Segment Start: Input material
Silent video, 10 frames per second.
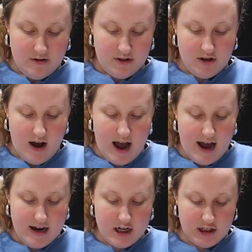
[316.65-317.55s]
So
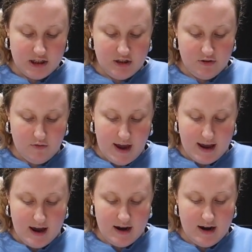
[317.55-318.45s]
I just do
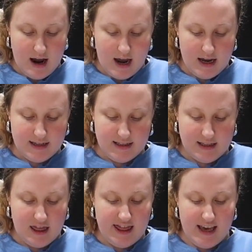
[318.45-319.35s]
like a nice
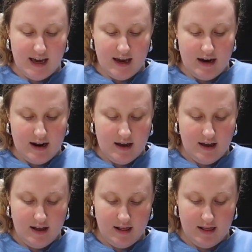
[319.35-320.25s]
thin
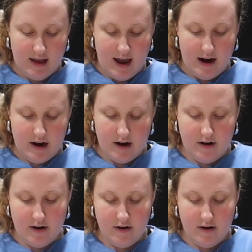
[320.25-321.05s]
layer.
Segment End: Input material
■ **Task item**: Each record above should come back exactly the same, only without its pictures.

■ **Exercise response**:
Silent video, 10 frames per second.
[316.65-317.55s]
So
[317.55-318.45s]
I just do
[318.45-319.35s]
like a nice
[319.35-320.25s]
thin
[320.25-321.05s]
layer.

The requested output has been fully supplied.